#### [Try it]
Every line that appears in the listing is to be set down verbatim.

#### [Data provided]
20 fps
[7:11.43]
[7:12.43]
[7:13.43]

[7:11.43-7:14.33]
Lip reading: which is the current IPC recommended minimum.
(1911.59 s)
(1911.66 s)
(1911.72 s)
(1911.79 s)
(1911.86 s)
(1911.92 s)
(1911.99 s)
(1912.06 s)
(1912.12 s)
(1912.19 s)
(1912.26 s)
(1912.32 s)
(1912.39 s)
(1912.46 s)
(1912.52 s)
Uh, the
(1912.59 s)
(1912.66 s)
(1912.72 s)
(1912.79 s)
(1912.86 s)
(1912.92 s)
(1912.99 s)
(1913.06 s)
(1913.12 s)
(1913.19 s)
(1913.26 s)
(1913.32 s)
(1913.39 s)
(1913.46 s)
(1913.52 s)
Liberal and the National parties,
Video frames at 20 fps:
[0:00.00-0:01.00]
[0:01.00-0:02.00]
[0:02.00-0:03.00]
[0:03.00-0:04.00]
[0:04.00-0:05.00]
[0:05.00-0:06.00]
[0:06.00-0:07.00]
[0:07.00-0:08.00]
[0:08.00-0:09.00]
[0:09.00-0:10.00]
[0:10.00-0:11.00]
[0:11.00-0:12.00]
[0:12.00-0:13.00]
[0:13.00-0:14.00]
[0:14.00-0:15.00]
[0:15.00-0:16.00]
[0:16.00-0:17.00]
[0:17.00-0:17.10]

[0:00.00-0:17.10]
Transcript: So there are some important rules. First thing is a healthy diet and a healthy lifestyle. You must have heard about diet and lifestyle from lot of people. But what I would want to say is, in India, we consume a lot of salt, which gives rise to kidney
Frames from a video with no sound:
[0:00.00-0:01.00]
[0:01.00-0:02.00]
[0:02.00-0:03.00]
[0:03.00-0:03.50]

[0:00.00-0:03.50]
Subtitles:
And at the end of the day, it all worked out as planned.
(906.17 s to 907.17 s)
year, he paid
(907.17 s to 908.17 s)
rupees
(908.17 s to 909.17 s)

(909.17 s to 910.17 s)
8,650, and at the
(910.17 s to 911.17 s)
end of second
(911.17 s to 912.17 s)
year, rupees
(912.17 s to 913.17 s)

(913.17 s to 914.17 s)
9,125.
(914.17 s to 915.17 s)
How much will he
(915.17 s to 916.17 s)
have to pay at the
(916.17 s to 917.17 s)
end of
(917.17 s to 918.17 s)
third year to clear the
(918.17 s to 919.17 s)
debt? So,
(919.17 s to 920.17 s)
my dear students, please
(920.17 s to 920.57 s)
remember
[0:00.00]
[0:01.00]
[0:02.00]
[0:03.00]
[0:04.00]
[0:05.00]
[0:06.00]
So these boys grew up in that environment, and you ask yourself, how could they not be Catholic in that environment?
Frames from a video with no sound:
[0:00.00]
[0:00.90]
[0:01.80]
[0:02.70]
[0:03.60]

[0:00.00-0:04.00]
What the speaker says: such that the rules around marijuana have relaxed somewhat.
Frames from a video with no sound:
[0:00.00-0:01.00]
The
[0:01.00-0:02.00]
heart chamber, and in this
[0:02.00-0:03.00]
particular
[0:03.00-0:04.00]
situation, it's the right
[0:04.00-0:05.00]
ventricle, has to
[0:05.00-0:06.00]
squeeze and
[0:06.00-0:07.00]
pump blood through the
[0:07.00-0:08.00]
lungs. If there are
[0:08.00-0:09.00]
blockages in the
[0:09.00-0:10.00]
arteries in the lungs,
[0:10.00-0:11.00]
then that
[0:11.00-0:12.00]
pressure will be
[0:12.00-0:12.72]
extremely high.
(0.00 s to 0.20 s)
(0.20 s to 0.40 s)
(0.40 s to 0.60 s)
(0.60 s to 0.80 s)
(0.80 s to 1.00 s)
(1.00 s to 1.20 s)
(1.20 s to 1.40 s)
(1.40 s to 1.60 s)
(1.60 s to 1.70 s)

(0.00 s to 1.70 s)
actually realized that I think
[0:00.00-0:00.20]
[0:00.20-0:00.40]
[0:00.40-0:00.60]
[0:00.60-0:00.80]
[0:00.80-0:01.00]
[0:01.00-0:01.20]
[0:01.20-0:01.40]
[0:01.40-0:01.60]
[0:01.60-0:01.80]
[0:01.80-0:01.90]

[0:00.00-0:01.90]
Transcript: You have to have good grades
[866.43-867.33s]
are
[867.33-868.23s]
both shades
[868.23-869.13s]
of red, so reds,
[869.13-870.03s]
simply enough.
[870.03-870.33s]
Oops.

#### [Answer]
20 fps
[7:11.43]
[7:12.43]
[7:13.43]

[7:11.43-7:14.33]
Lip reading: which is the current IPC recommended minimum.
(1911.59 s)
(1911.66 s)
(1911.72 s)
(1911.79 s)
(1911.86 s)
(1911.92 s)
(1911.99 s)
(1912.06 s)
(1912.12 s)
(1912.19 s)
(1912.26 s)
(1912.32 s)
(1912.39 s)
(1912.46 s)
(1912.52 s)
Uh, the
(1912.59 s)
(1912.66 s)
(1912.72 s)
(1912.79 s)
(1912.86 s)
(1912.92 s)
(1912.99 s)
(1913.06 s)
(1913.12 s)
(1913.19 s)
(1913.26 s)
(1913.32 s)
(1913.39 s)
(1913.46 s)
(1913.52 s)
Liberal and the National parties,
Video frames at 20 fps:
[0:00.00-0:01.00]
[0:01.00-0:02.00]
[0:02.00-0:03.00]
[0:03.00-0:04.00]
[0:04.00-0:05.00]
[0:05.00-0:06.00]
[0:06.00-0:07.00]
[0:07.00-0:08.00]
[0:08.00-0:09.00]
[0:09.00-0:10.00]
[0:10.00-0:11.00]
[0:11.00-0:12.00]
[0:12.00-0:13.00]
[0:13.00-0:14.00]
[0:14.00-0:15.00]
[0:15.00-0:16.00]
[0:16.00-0:17.00]
[0:17.00-0:17.10]

[0:00.00-0:17.10]
Transcript: So there are some important rules. First thing is a healthy diet and a healthy lifestyle. You must have heard about diet and lifestyle from lot of people. But what I would want to say is, in India, we consume a lot of salt, which gives rise to kidney
Frames from a video with no sound:
[0:00.00-0:01.00]
[0:01.00-0:02.00]
[0:02.00-0:03.00]
[0:03.00-0:03.50]

[0:00.00-0:03.50]
Subtitles:
And at the end of the day, it all worked out as planned.
(906.17 s to 907.17 s)
year, he paid
(907.17 s to 908.17 s)
rupees
(908.17 s to 909.17 s)

(909.17 s to 910.17 s)
8,650, and at the
(910.17 s to 911.17 s)
end of second
(911.17 s to 912.17 s)
year, rupees
(912.17 s to 913.17 s)

(913.17 s to 914.17 s)
9,125.
(914.17 s to 915.17 s)
How much will he
(915.17 s to 916.17 s)
have to pay at the
(916.17 s to 917.17 s)
end of
(917.17 s to 918.17 s)
third year to clear the
(918.17 s to 919.17 s)
debt? So,
(919.17 s to 920.17 s)
my dear students, please
(920.17 s to 920.57 s)
remember
[0:00.00]
[0:01.00]
[0:02.00]
[0:03.00]
[0:04.00]
[0:05.00]
[0:06.00]
So these boys grew up in that environment, and you ask yourself, how could they not be Catholic in that environment?
Frames from a video with no sound:
[0:00.00]
[0:00.90]
[0:01.80]
[0:02.70]
[0:03.60]

[0:00.00-0:04.00]
What the speaker says: such that the rules around marijuana have relaxed somewhat.
Frames from a video with no sound:
[0:00.00-0:01.00]
The
[0:01.00-0:02.00]
heart chamber, and in this
[0:02.00-0:03.00]
particular
[0:03.00-0:04.00]
situation, it's the right
[0:04.00-0:05.00]
ventricle, has to
[0:05.00-0:06.00]
squeeze and
[0:06.00-0:07.00]
pump blood through the
[0:07.00-0:08.00]
lungs. If there are
[0:08.00-0:09.00]
blockages in the
[0:09.00-0:10.00]
arteries in the lungs,
[0:10.00-0:11.00]
then that
[0:11.00-0:12.00]
pressure will be
[0:12.00-0:12.72]
extremely high.
(0.00 s to 0.20 s)
(0.20 s to 0.40 s)
(0.40 s to 0.60 s)
(0.60 s to 0.80 s)
(0.80 s to 1.00 s)
(1.00 s to 1.20 s)
(1.20 s to 1.40 s)
(1.40 s to 1.60 s)
(1.60 s to 1.70 s)

(0.00 s to 1.70 s)
actually realized that I think
[0:00.00-0:00.20]
[0:00.20-0:00.40]
[0:00.40-0:00.60]
[0:00.60-0:00.80]
[0:00.80-0:01.00]
[0:01.00-0:01.20]
[0:01.20-0:01.40]
[0:01.40-0:01.60]
[0:01.60-0:01.80]
[0:01.80-0:01.90]

[0:00.00-0:01.90]
Transcript: You have to have good grades
[866.43-867.33s]
are
[867.33-868.23s]
both shades
[868.23-869.13s]
of red, so reds,
[869.13-870.03s]
simply enough.
[870.03-870.33s]
Oops.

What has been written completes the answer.